Directions for this task: Although the records contain pictures, only their text should be repeated, exactly as it stands.

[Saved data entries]
====
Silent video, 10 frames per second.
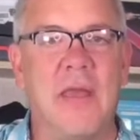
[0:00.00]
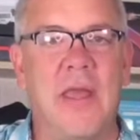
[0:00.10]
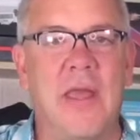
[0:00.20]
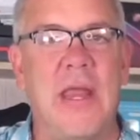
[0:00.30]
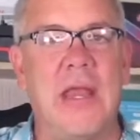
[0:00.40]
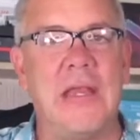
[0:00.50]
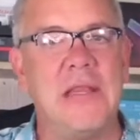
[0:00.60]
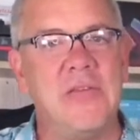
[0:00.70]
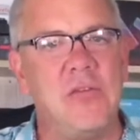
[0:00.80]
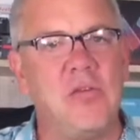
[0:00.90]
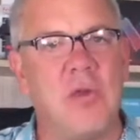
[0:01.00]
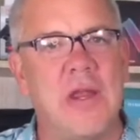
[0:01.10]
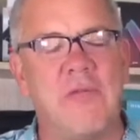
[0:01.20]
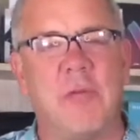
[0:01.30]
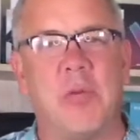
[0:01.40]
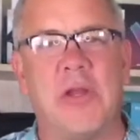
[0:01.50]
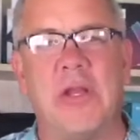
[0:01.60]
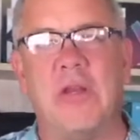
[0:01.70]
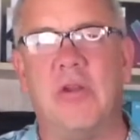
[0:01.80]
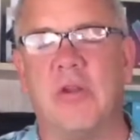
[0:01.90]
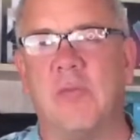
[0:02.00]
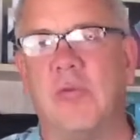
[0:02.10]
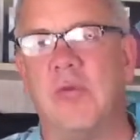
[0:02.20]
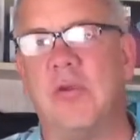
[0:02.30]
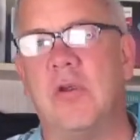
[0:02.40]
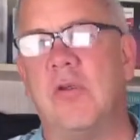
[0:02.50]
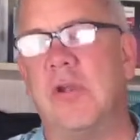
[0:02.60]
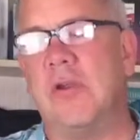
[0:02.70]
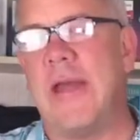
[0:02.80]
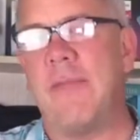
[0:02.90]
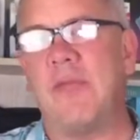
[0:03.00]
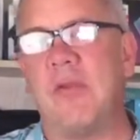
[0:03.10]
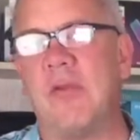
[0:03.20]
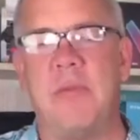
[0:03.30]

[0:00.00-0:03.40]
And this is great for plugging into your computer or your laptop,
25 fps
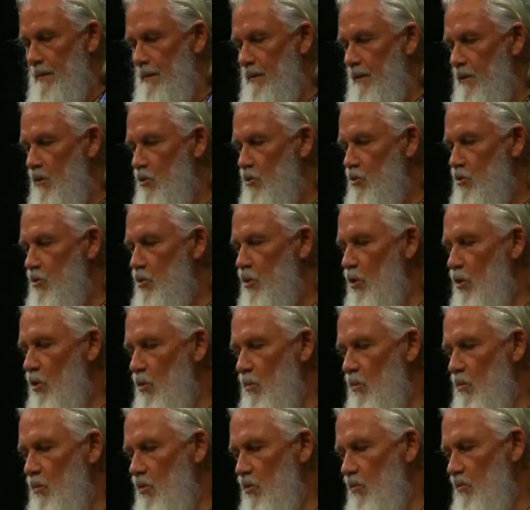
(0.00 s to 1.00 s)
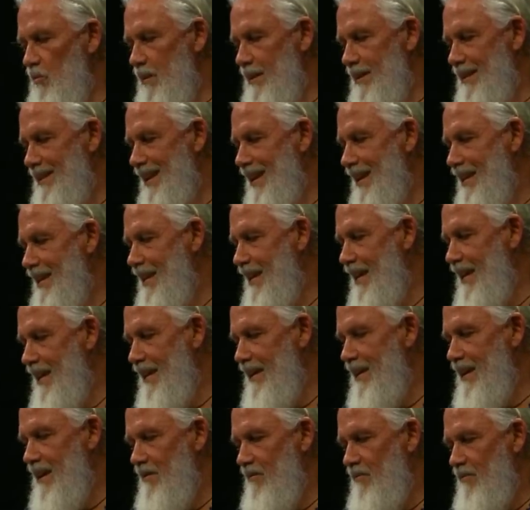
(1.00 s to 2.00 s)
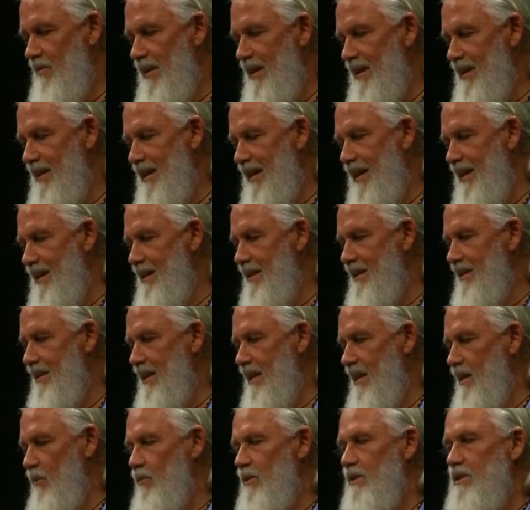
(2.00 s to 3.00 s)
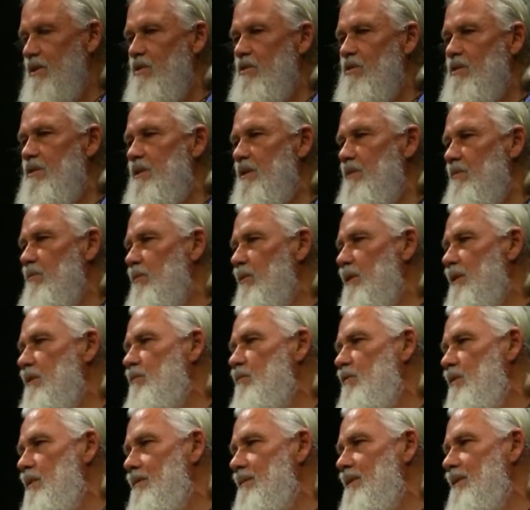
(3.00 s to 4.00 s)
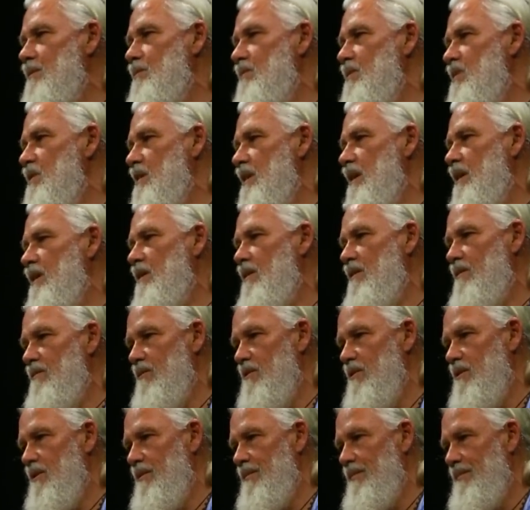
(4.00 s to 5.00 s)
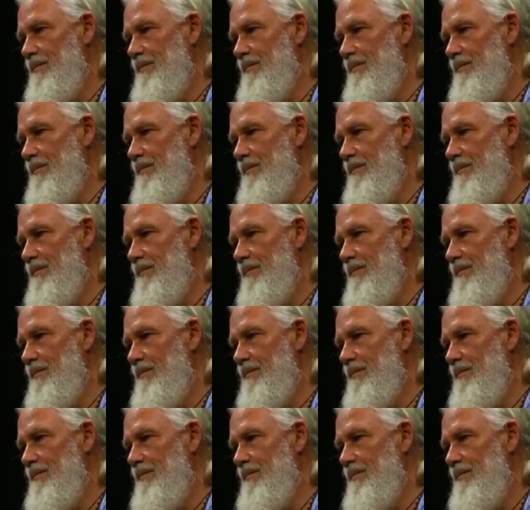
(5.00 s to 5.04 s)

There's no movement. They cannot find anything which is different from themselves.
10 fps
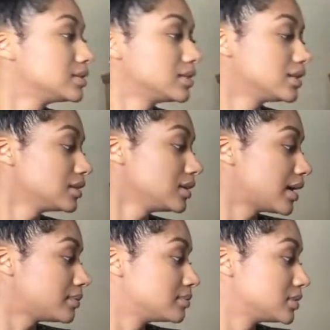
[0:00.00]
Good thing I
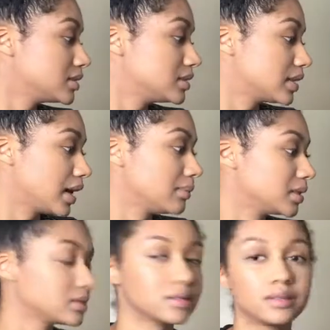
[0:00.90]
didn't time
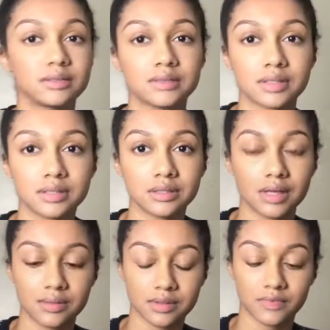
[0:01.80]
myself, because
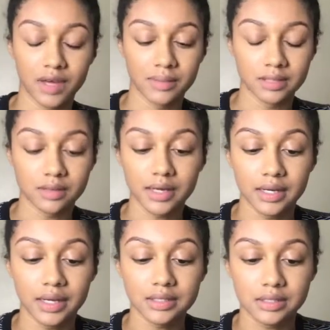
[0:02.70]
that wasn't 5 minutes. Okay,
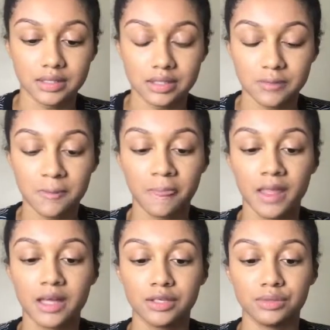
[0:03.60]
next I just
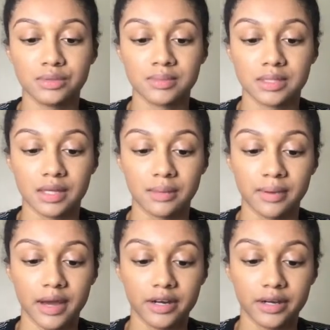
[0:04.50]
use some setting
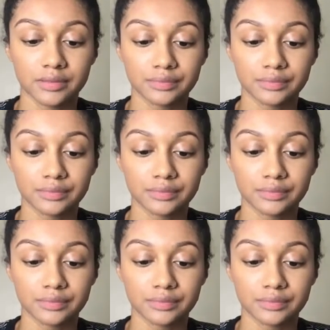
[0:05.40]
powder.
====
Task solution:
Silent video, 10 frames per second.
[0:00.00]
[0:00.10]
[0:00.20]
[0:00.30]
[0:00.40]
[0:00.50]
[0:00.60]
[0:00.70]
[0:00.80]
[0:00.90]
[0:01.00]
[0:01.10]
[0:01.20]
[0:01.30]
[0:01.40]
[0:01.50]
[0:01.60]
[0:01.70]
[0:01.80]
[0:01.90]
[0:02.00]
[0:02.10]
[0:02.20]
[0:02.30]
[0:02.40]
[0:02.50]
[0:02.60]
[0:02.70]
[0:02.80]
[0:02.90]
[0:03.00]
[0:03.10]
[0:03.20]
[0:03.30]

[0:00.00-0:03.40]
And this is great for plugging into your computer or your laptop,
25 fps
(0.00 s to 1.00 s)
(1.00 s to 2.00 s)
(2.00 s to 3.00 s)
(3.00 s to 4.00 s)
(4.00 s to 5.00 s)
(5.00 s to 5.04 s)

There's no movement. They cannot find anything which is different from themselves.
10 fps
[0:00.00]
Good thing I
[0:00.90]
didn't time
[0:01.80]
myself, because
[0:02.70]
that wasn't 5 minutes. Okay,
[0:03.60]
next I just
[0:04.50]
use some setting
[0:05.40]
powder.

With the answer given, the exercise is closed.